Marvel television ranges in length, from eight to twenty-four episodes per season among its various shows. And, as usual, Agent Carter proves that brevity truly is the soul of wit.
It’s truly impressive to see how much ground Peggy has covered this season after only four episodes. Since this is the halfway point in the series, the series had done a commendable job in moving the story along while developing characters. When it comes to said development, the showrunners dug into ABC’s past to utilize the Lost method of storytelling. In other words, a very deliberate series of flashbacks informed the present day (errrrr…later) events.
Both Peggy and Whitney Frost were depicted in flashbacks. Peggy’s story was a bit better handled than Whitney’s, as the latter resort to some pretty one-dimensional clichés, but both flashbacks brought the characters continuing conflicts to light, as well as a bit of underlying feminism.

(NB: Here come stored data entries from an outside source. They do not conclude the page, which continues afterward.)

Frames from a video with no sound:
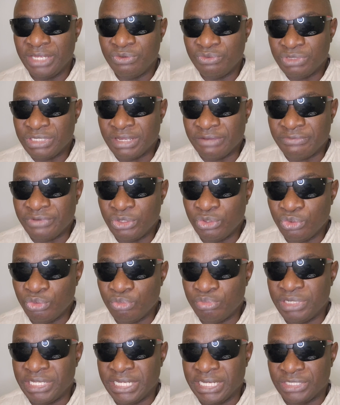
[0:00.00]
et nous avons
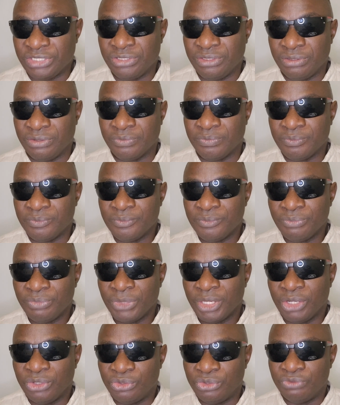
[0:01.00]
l'obligation
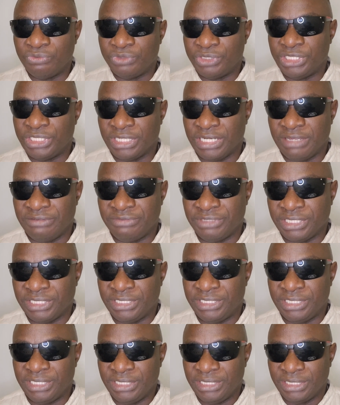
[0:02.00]
de vous dire la
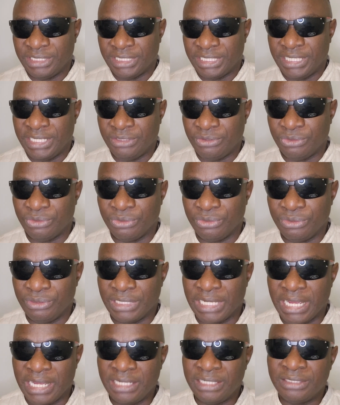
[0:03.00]
vérité, rien que
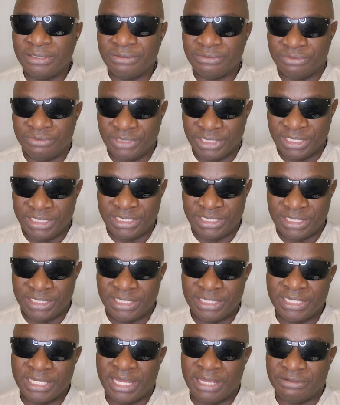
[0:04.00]
la vérité,
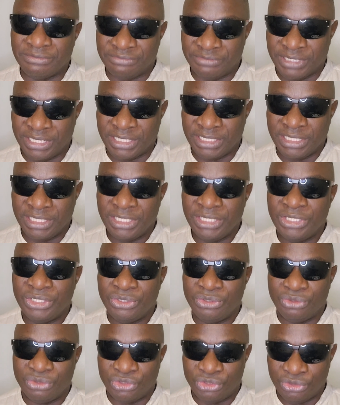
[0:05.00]
afin
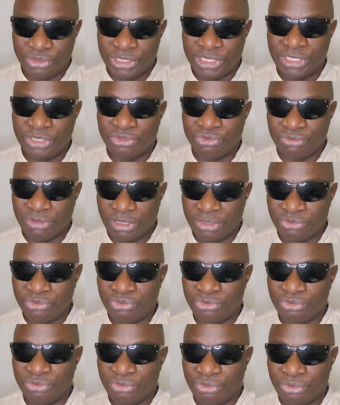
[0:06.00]
que justice soit
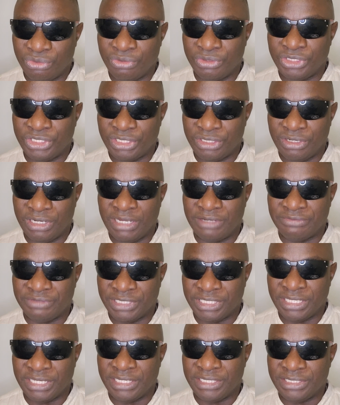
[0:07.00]
rendue au continent
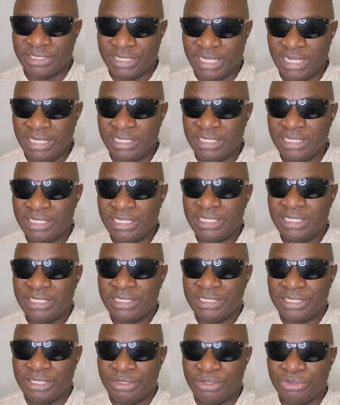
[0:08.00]
africain. Et ça,
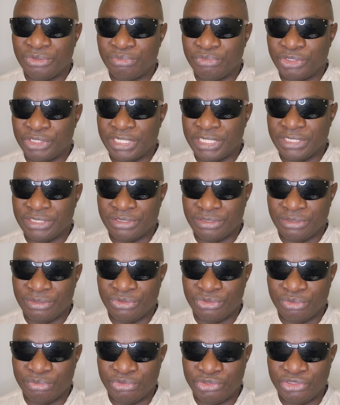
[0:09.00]
c'est notre modeste
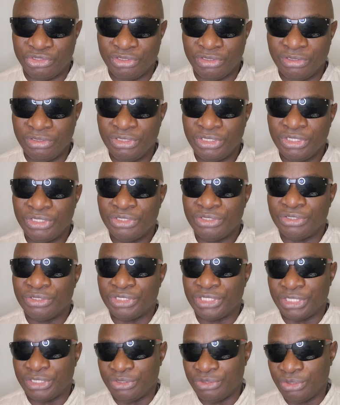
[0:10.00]
contribution dans
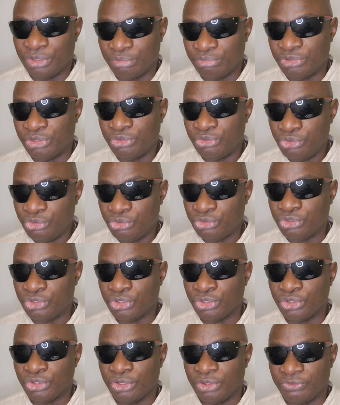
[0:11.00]
cette noble lutte
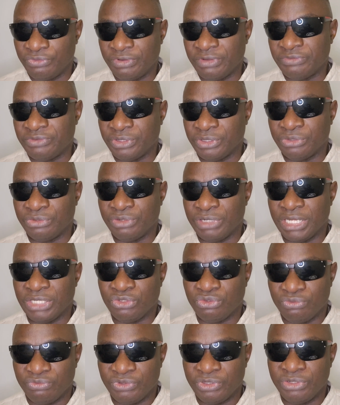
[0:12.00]
en faveur de la
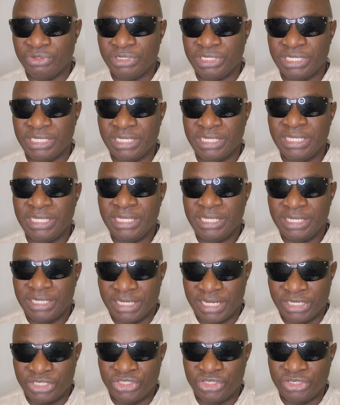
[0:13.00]
souveraineté,
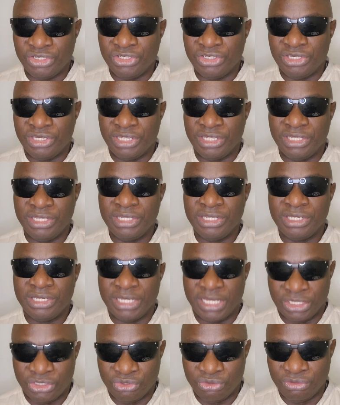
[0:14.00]
la dignité,
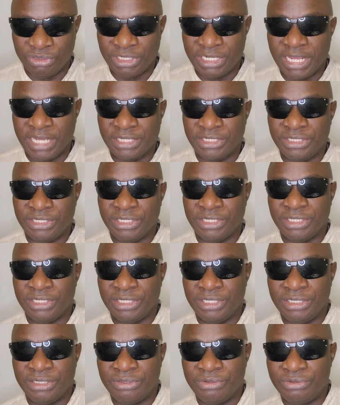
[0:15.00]
la solidarité
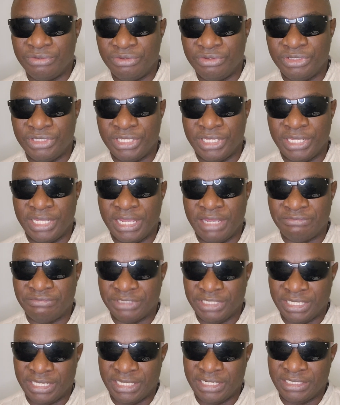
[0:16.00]
et l'unité
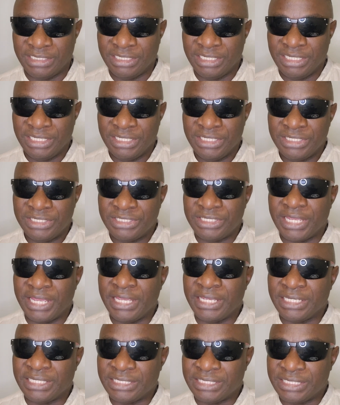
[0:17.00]
africaine. C'est
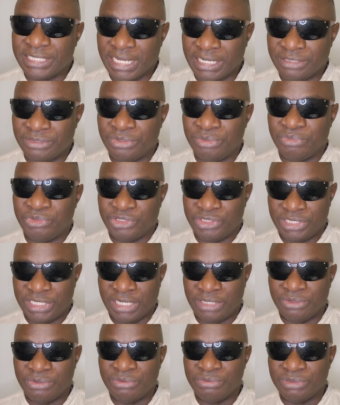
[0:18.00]
exactement ça
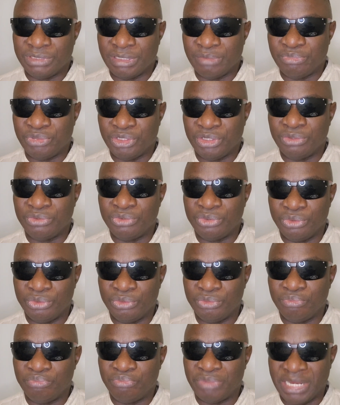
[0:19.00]
que nous appelons le
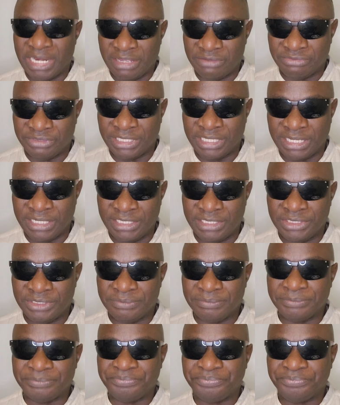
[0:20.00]
panafricanisme.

Peggy, in an age old struggle, is debating the whole career vs. personal life dilemma before her. Her personal life, which is heavily influenced by society’s expectations of women in the 30’s and 40’s, required her to take a more passive role in the war, despite her aptitude for espionage and ass-kickery. She has almost completely capitulated to a domestic lifestyle when her brother was killed in the war, giving her the push she needed to join the S.S.R.
Whitney, on the other hand, clearly had an interesting in things involving her brain, but was told her worth was in her face. This was a great basis for a backstory given the character’s role in the series, but it lost a little bit of oomph with the abusive step-father (step-uncle?) and his equally cruel wife. It was a bit eye-rolly, but by time Whitney had made it to Hollywood (and was told to smile more), things had gotten back on track.

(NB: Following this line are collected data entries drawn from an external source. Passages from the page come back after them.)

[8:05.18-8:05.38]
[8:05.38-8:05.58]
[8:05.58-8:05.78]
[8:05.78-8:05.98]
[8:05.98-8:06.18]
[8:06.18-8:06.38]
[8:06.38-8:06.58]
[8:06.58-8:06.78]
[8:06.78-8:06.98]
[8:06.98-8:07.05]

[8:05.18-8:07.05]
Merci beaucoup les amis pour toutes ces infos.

Whitney was, arguably, a larger part of this episode than Peggy, as she continued to test the limits of the zero matter stuck in her brain. Her hands sucked up a rat, so who knows what’s going on in there. Peggy, on the other hand, was busy interrogating a former member of the shadowy organization of the week. He’s got links to Whitney and Chadwick, and he gave Peggy quite a bit of information, both wittingly and unwittingly. Oh, and he got sucked up into Whitney’s hands too.
Meanwhile, Bad Guy from RoboCop was putting more pressure on Peggy, trying to extract some information about Peggy’s suspect/hostage. It was a small part in the episode, but enough to reaffirm your belief that his role on That 70’s Show was less benign than you thought.
Jason showed up today, but his story went nowhere so I’m not going to talk about it anymore.
All in all, it was a solid episode for character development and setting the stage for the final stretch of the show. While these things tend to lull a bit in the middle of a season, Peggy and Co. know how to keep us invested when the action is subdued.
Odds and Ends
- “Jarvelous” was the line of the night.
- Very little action this time around, which is a testament to the strength of the characters and the writing.
- The CGI on the show, while obviously not on par with the Avengers, is still pretty solid for an eight-episode series on network TV.
- Jarvis’s understanding of cop slang was priceless.